Now, a group of citizen-scientists with Skycorp, Inc., in Los Gatos, California, want to recapture the spacecraft and put it back to work. And in signing a resent agreement with the group allowing them to at least try, NASA essentially said: "Hey, why not?"
To take on the mission, the group has raised some $143,000 on the crowd-funding site RocketHub. The attempt to contact and control ISEE-3 will be more than expensive; it will be extremely challenging. Scientists at Skycorp will need to develop retro software that can talk to technology from the 1970s.
At last check, the probe's instruments were still functional, but there's no guarantee the probe will be able to communicate with Earth. Still, Skycorp engineers are trying. The group has a team currently staked out at Arecibo Observatory, in Puerto Rico, attempting to reestablish contact with ISEE-3 as it makes its closest approach to Earth in the last 30 years.

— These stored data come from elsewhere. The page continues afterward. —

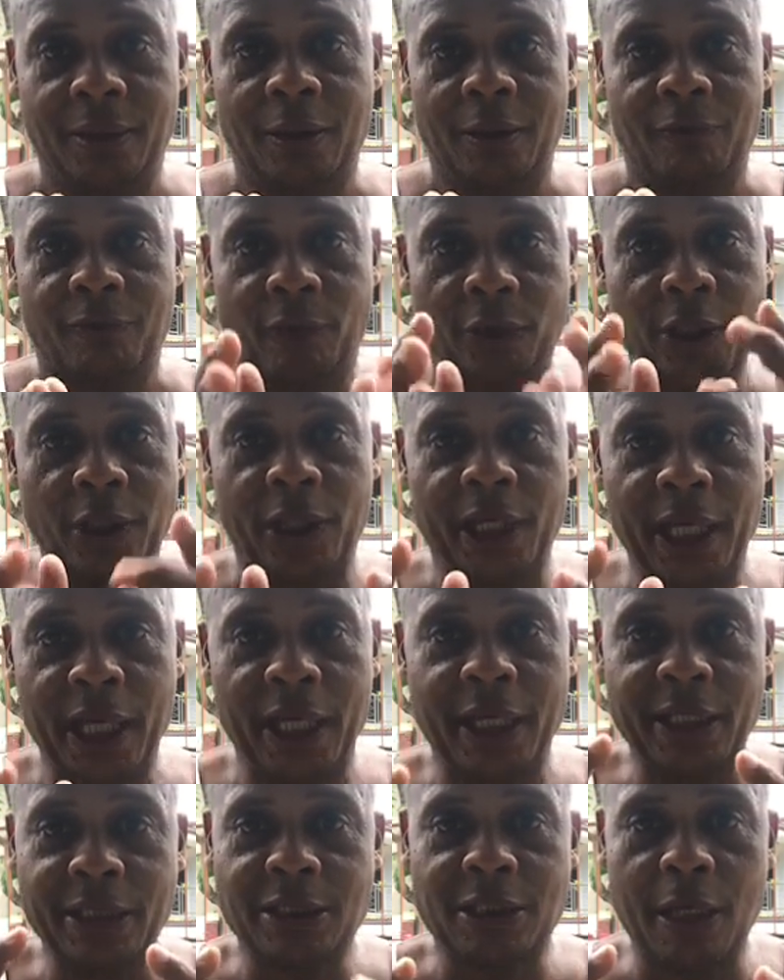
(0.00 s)
Before your
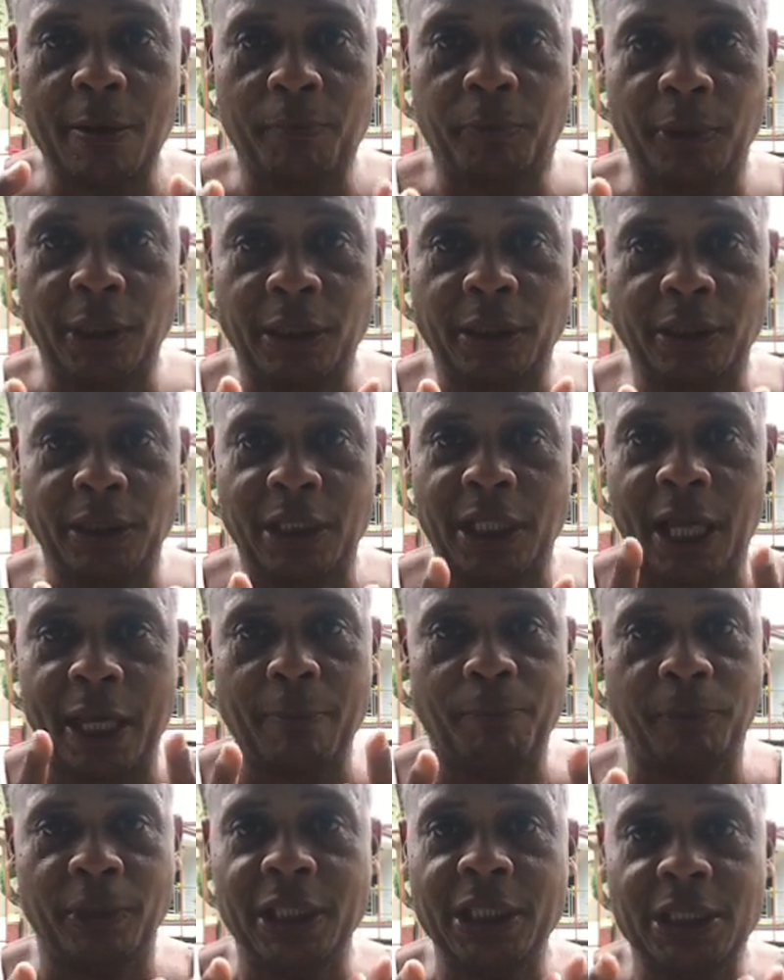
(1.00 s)
head hits that pillow tonight,
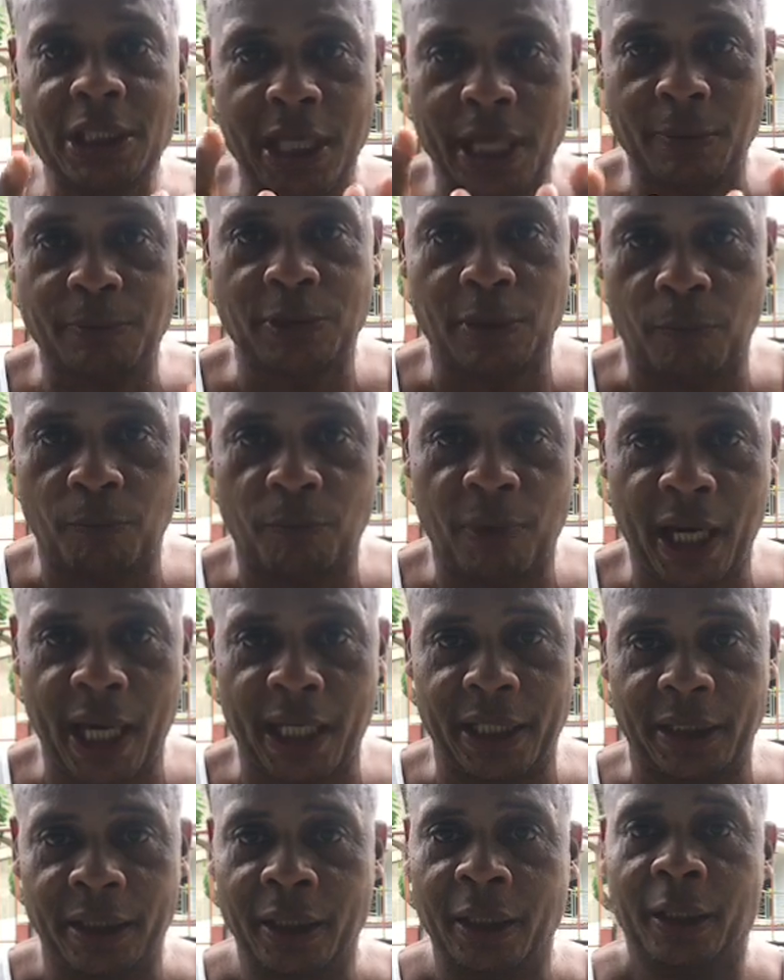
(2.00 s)
please help
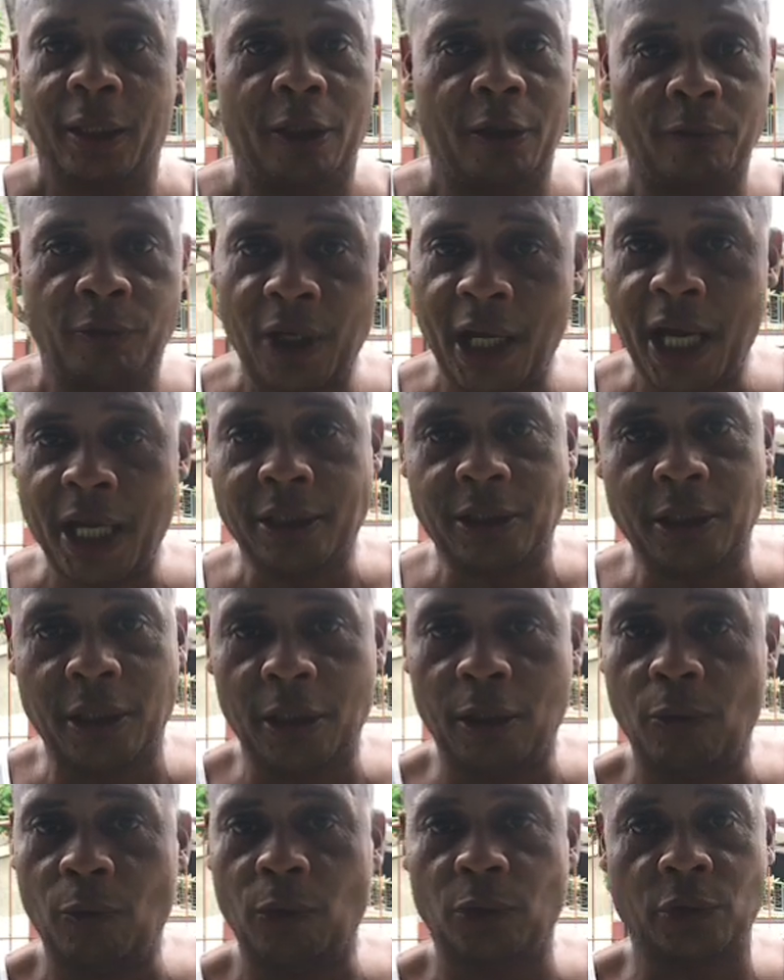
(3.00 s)
somebody. If you're out there
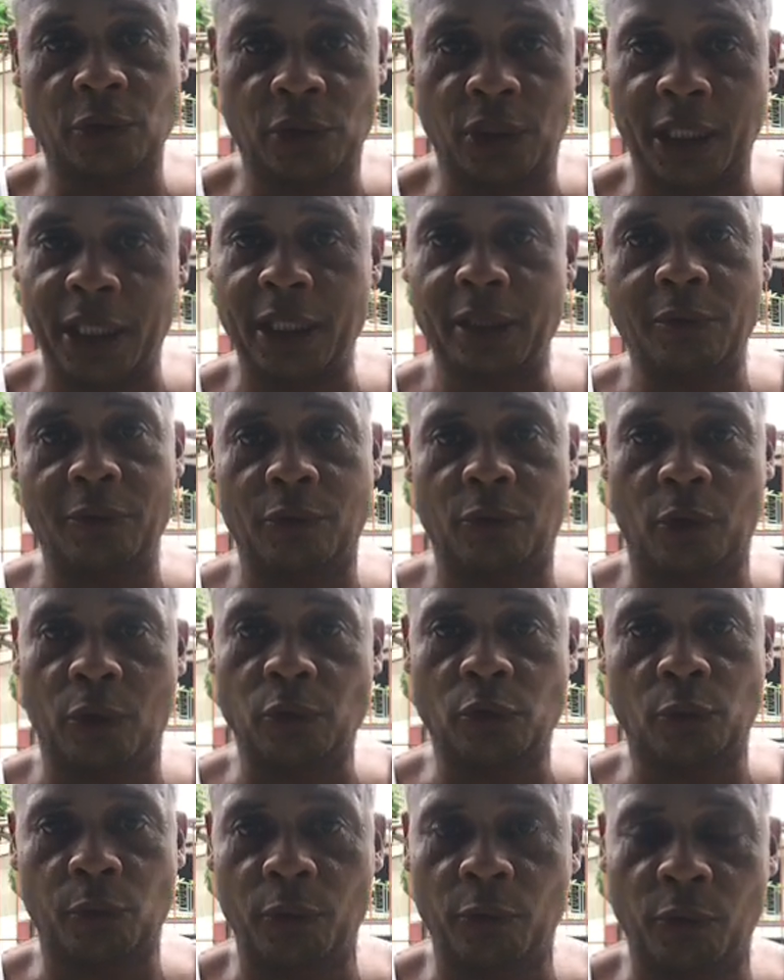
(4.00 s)
on one of those late
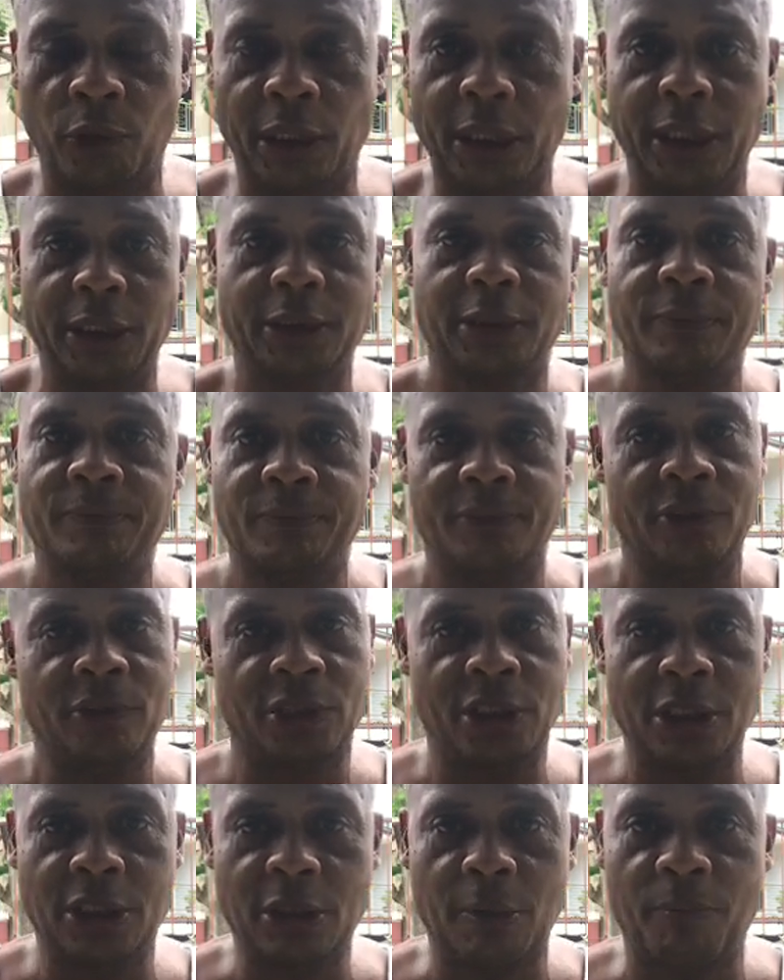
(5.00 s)
grocery runs,
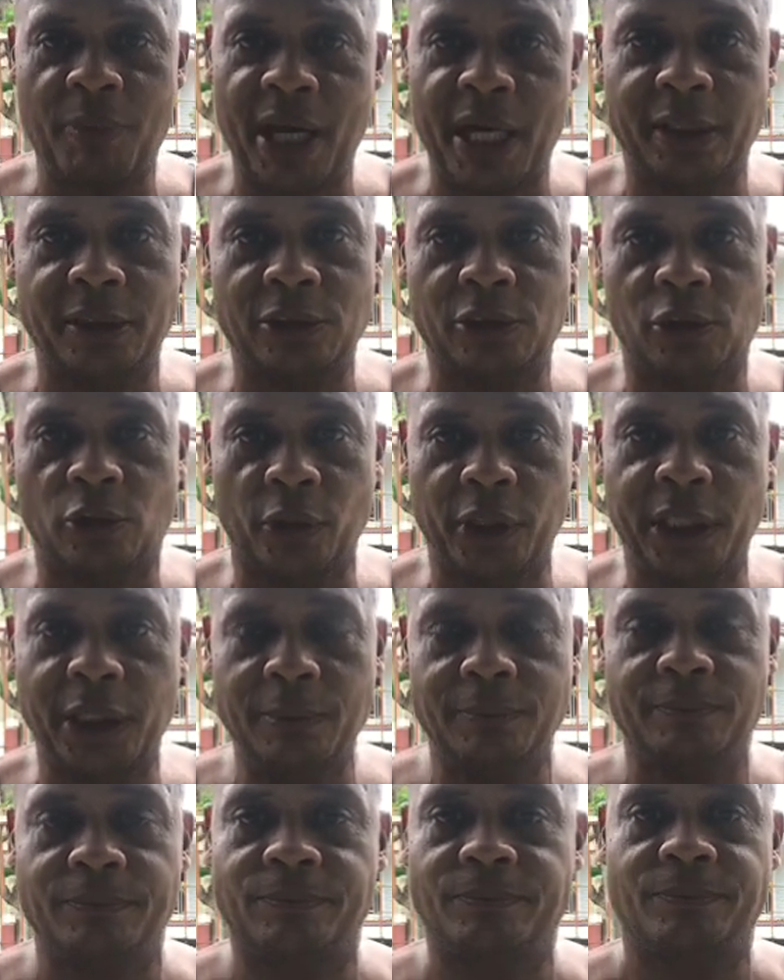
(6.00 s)
see somebody in the street,
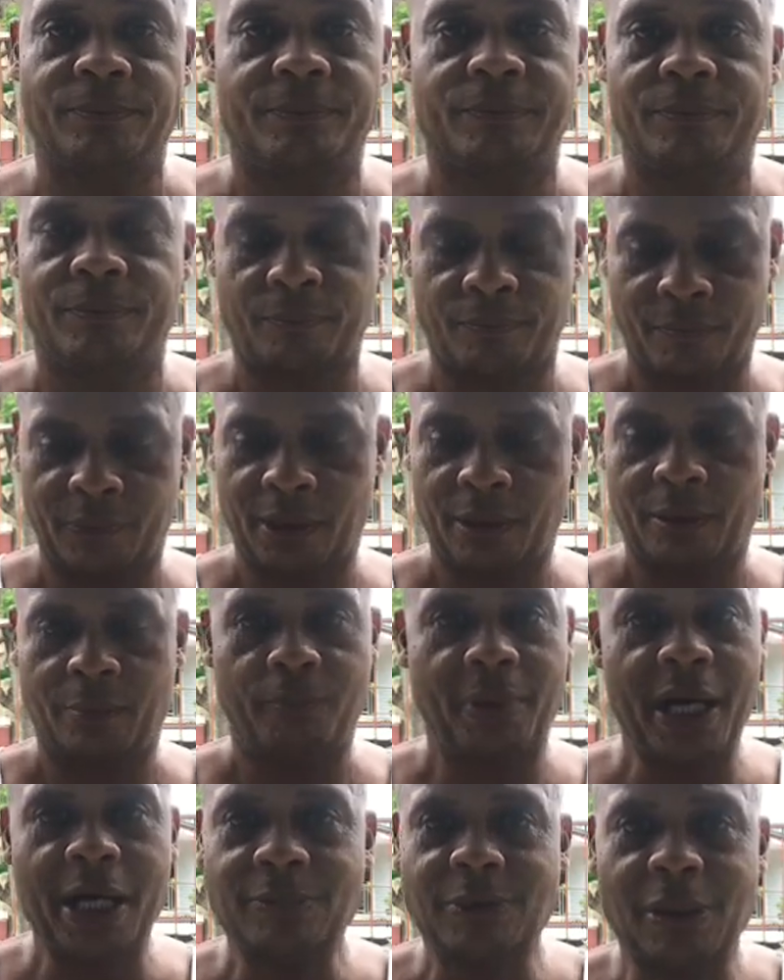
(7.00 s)

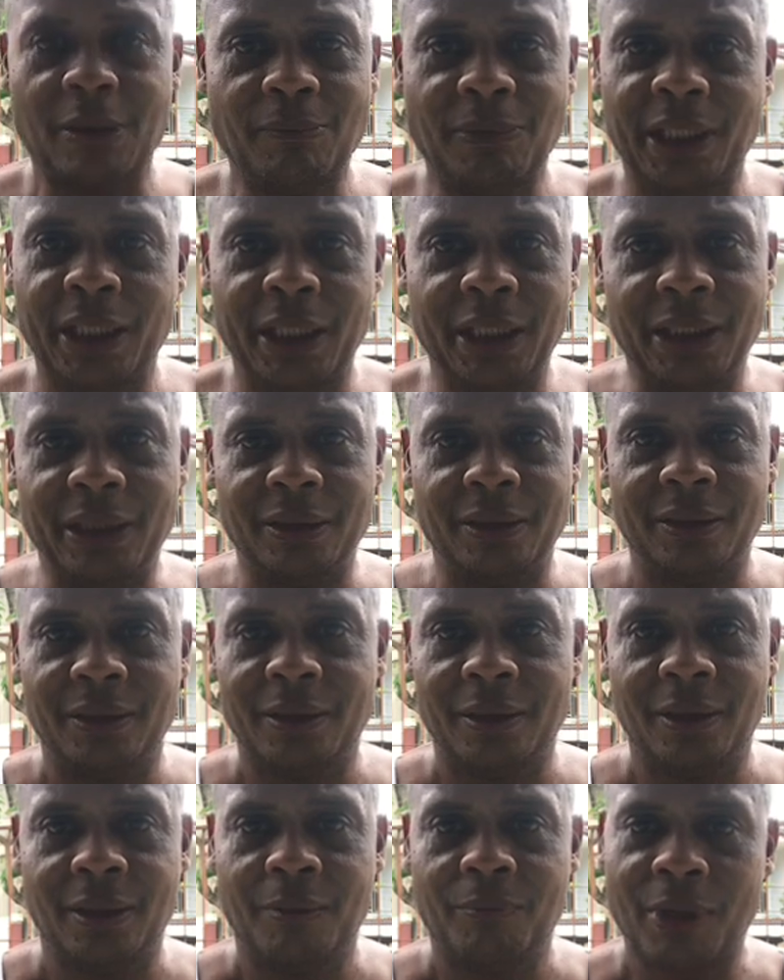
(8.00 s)
buy them something to eat.
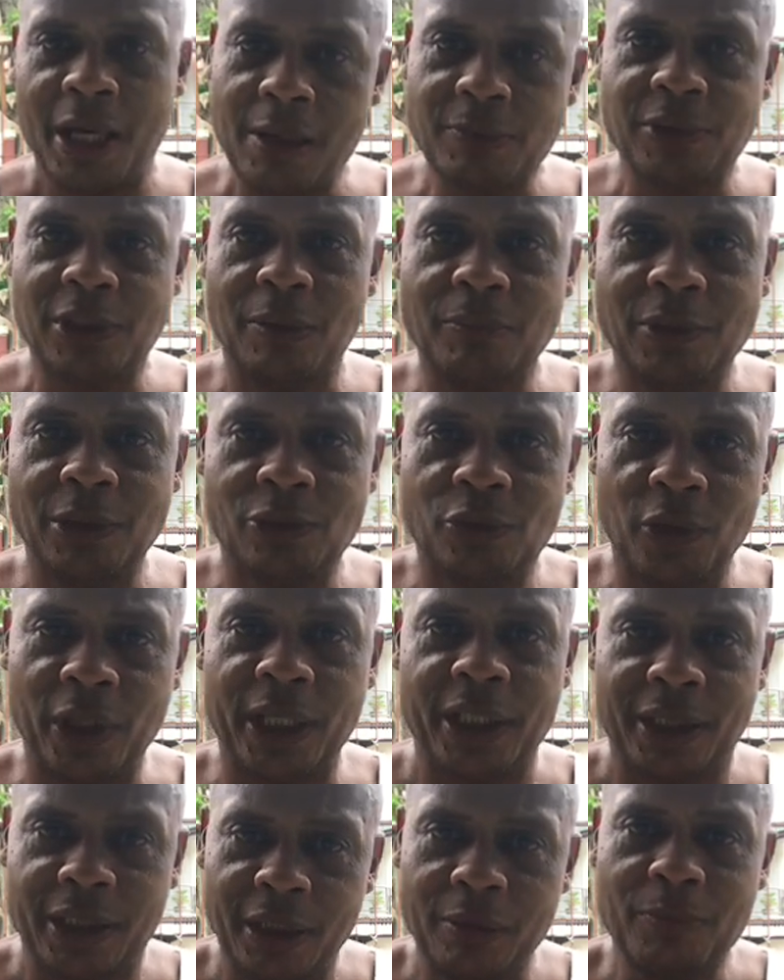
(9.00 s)
Buy them something to
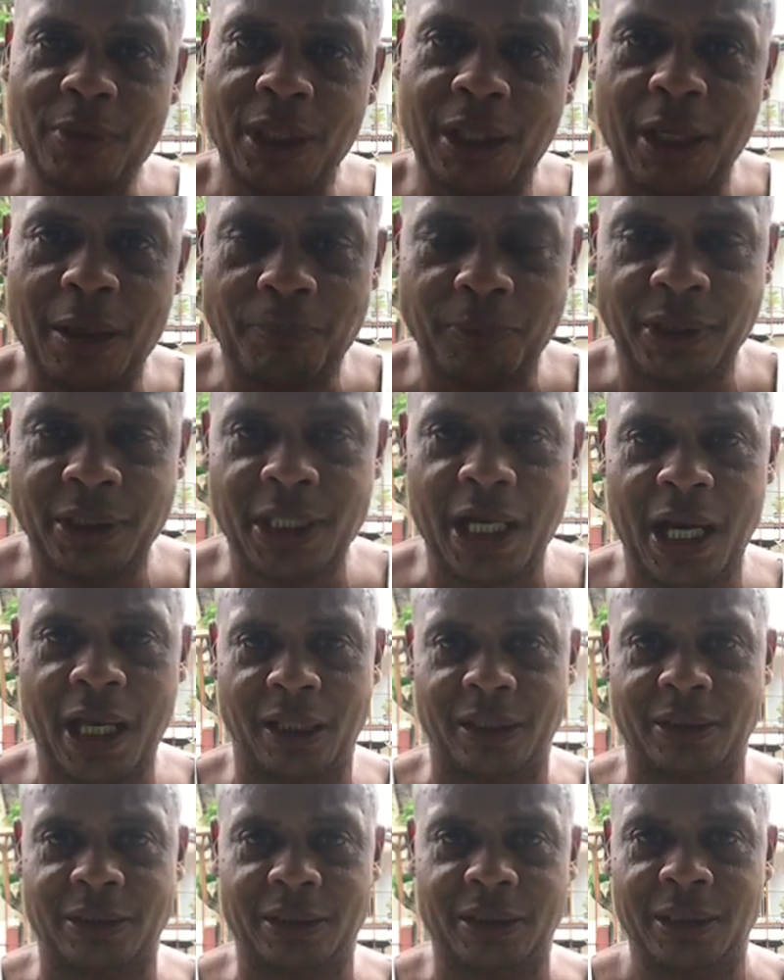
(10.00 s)
drink. Give them a couple of
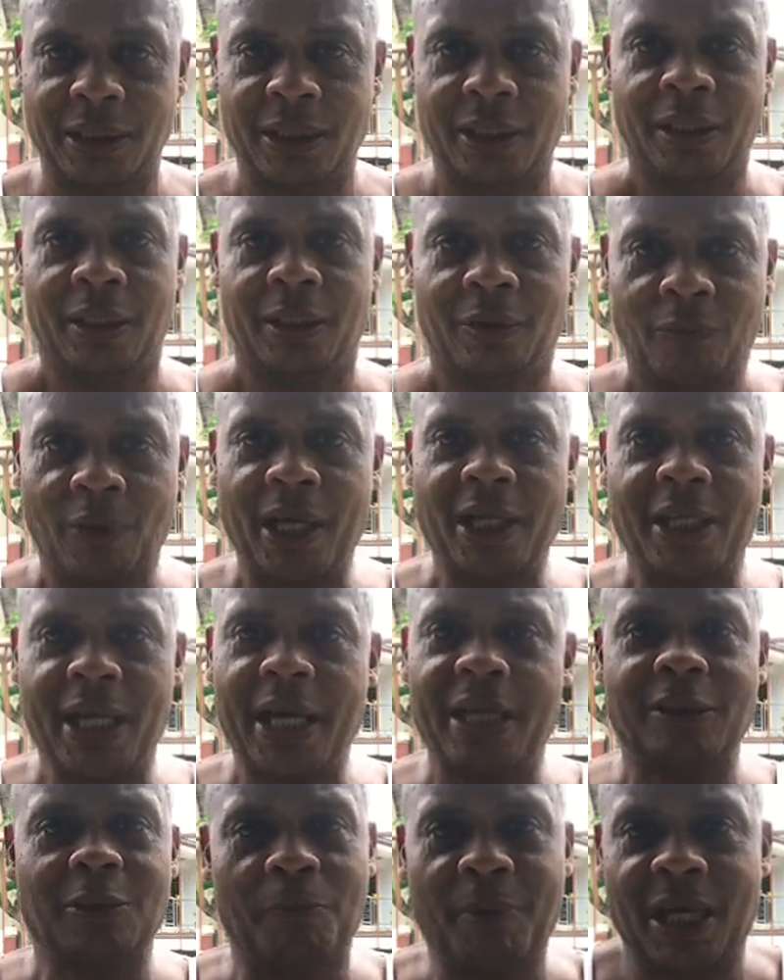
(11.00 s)
dollars. Right
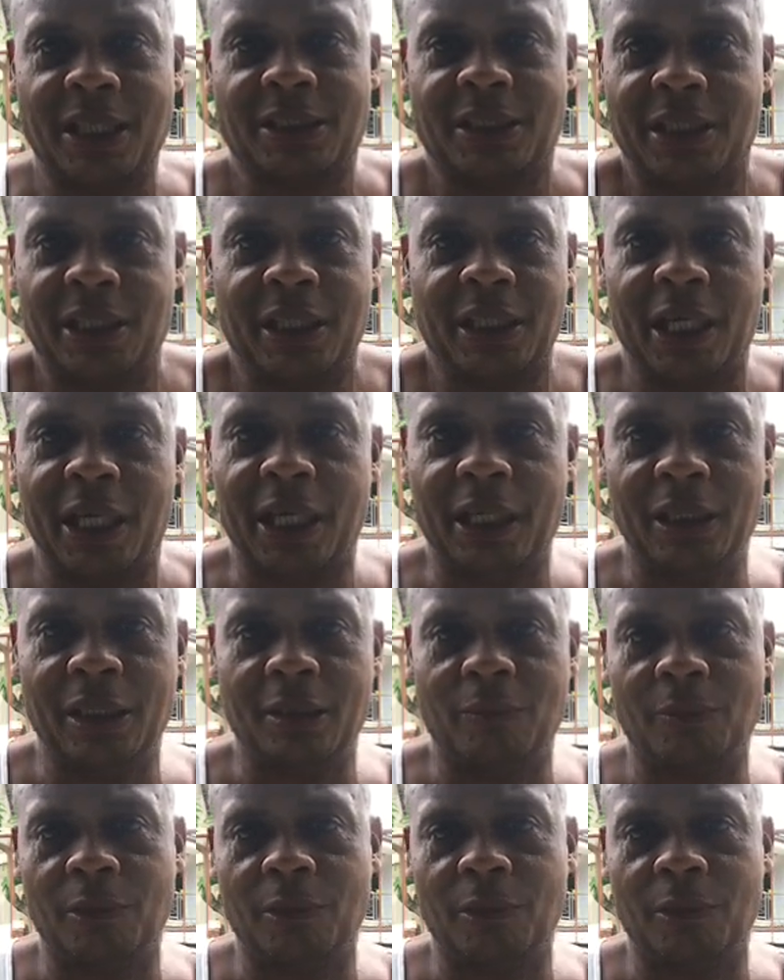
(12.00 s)
now, it's about 10 a.m.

If the probe responds to the scientists' signal, the group will then attempt to control it -- which they now have permission to do thanks to the agreement signed this week with NASA.
If controllable, the scientists will have put the probe back into a stable orbit before they can attempt to inaugurate any missions.
It's a long shot, for sure, but NASA sees it at as another way to shore up cooperation between citizen scientists and the space program -- a program that's had its budget slashed in recent years.
"The intrepid ISEE-3 spacecraft was sent away from its primary mission to study the physics of the solar wind extending its mission of discovery to study two comets," said John Grunsfeld, astronaut and associate administrator for NASA's Science Mission Directorate in Washington. "We have a chance to engage a new generation of citizen scientists through this creative effort to recapture the ISEE-3 spacecraft as it zips by the Earth this summer."
As part of the agreement, any new data collected by ISEE-3 with the help of Skycorp will be made public.